WHAT TO WORK ON: The full listing, returned exactly and free of pictures, is the expected answer.

DATA PROVIDED:
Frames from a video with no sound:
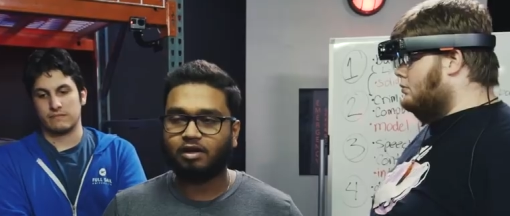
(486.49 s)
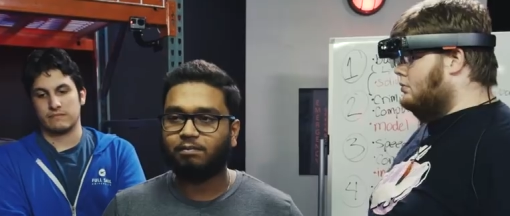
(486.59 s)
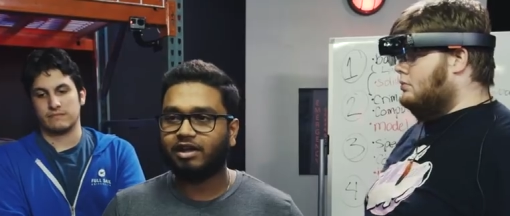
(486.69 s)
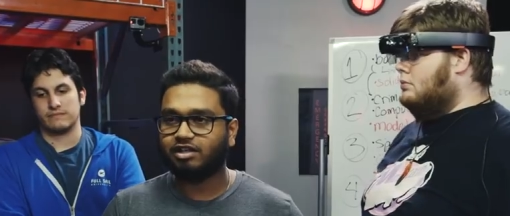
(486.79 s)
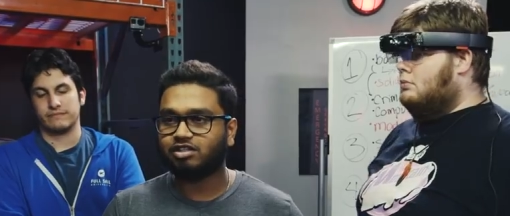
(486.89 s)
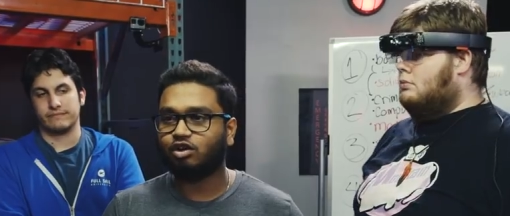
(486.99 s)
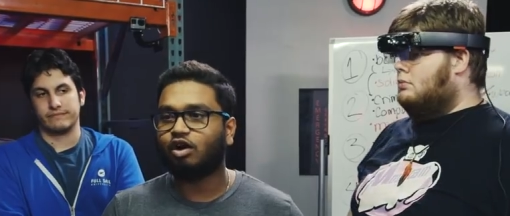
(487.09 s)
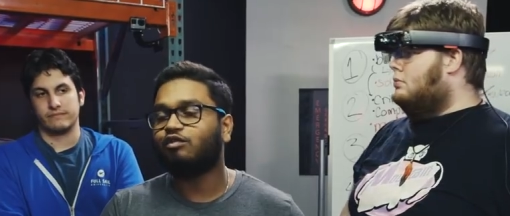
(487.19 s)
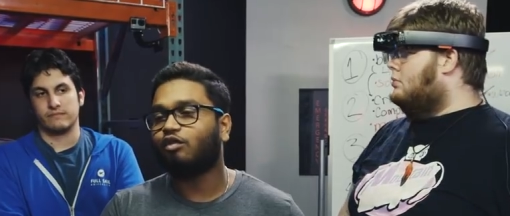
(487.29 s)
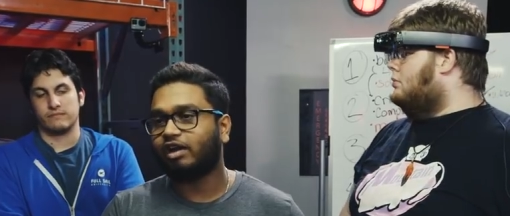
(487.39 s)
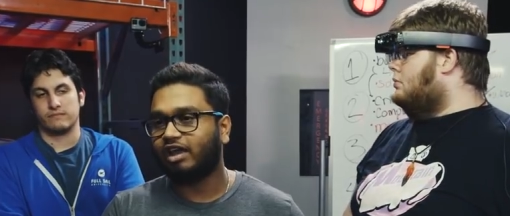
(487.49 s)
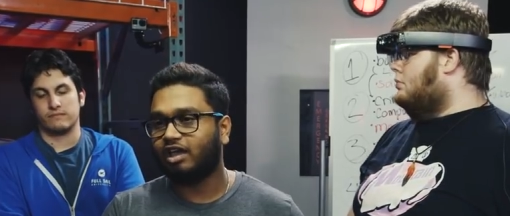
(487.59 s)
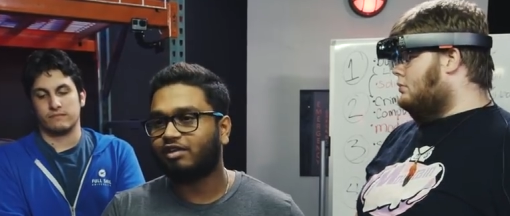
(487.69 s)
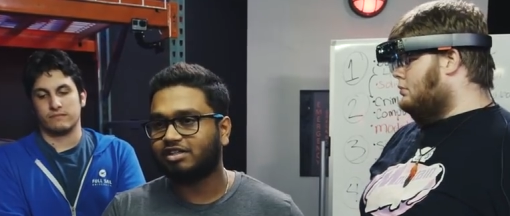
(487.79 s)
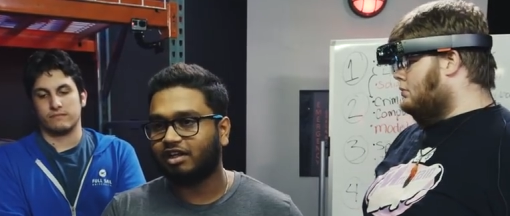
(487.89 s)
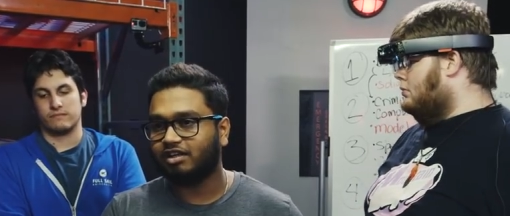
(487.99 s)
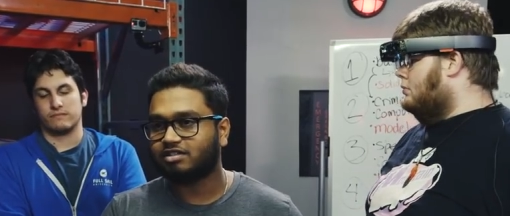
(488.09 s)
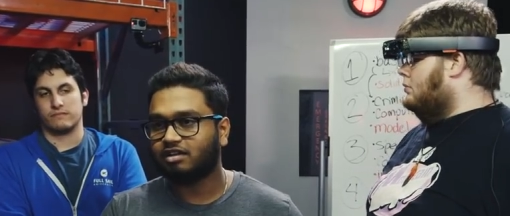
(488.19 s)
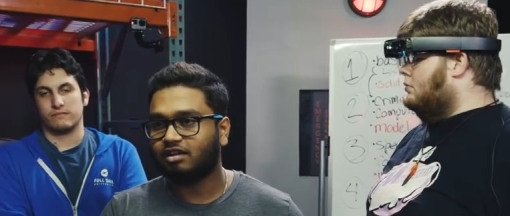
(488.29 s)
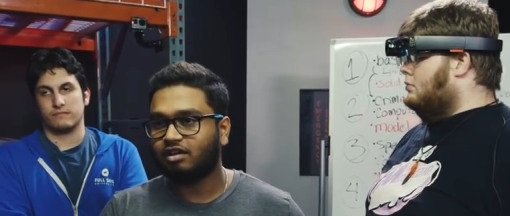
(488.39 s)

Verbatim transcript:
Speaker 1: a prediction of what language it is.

ANSWER SPACE:
Frames from a video with no sound:
(486.49 s)
(486.59 s)
(486.69 s)
(486.79 s)
(486.89 s)
(486.99 s)
(487.09 s)
(487.19 s)
(487.29 s)
(487.39 s)
(487.49 s)
(487.59 s)
(487.69 s)
(487.79 s)
(487.89 s)
(487.99 s)
(488.09 s)
(488.19 s)
(488.29 s)
(488.39 s)

Verbatim transcript:
Speaker 1: a prediction of what language it is.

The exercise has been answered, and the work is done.